### HOW TO COMPLETE THIS TASK:
Using the data below, gather each line that includes the word "video".

◆ ◆ ◆ ◆

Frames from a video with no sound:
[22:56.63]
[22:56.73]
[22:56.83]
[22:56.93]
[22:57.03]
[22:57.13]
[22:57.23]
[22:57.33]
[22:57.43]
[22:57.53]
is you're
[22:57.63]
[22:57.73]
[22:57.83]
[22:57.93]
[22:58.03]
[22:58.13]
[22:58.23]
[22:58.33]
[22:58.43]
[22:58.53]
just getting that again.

◆ ◆ ◆ ◆

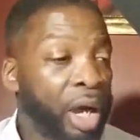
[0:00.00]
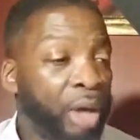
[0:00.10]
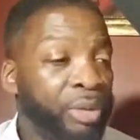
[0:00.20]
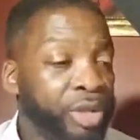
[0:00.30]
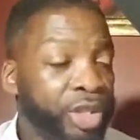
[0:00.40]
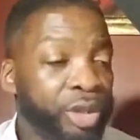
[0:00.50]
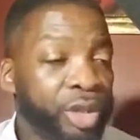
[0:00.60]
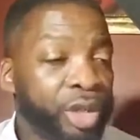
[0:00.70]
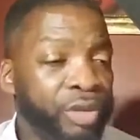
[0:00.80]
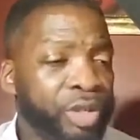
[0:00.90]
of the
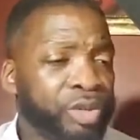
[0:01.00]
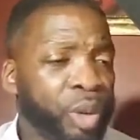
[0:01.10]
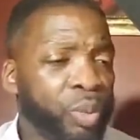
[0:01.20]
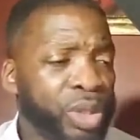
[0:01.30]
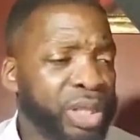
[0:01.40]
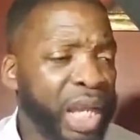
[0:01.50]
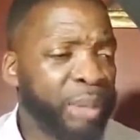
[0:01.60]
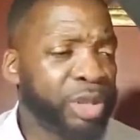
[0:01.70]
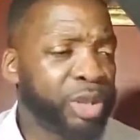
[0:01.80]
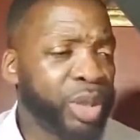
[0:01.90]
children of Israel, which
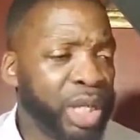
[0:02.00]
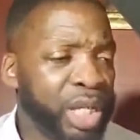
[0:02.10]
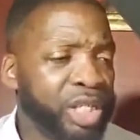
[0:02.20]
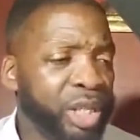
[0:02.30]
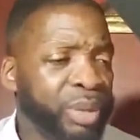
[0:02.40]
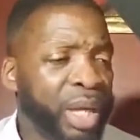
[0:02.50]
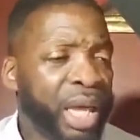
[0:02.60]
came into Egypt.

◆ ◆ ◆ ◆

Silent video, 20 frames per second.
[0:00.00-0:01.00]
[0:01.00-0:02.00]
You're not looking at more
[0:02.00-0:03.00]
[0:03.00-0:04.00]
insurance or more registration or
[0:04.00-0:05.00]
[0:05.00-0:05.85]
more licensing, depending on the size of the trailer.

◆ ◆ ◆ ◆

### ANSWER AREA:
Frames from a video with no sound:
Silent video, 20 frames per second.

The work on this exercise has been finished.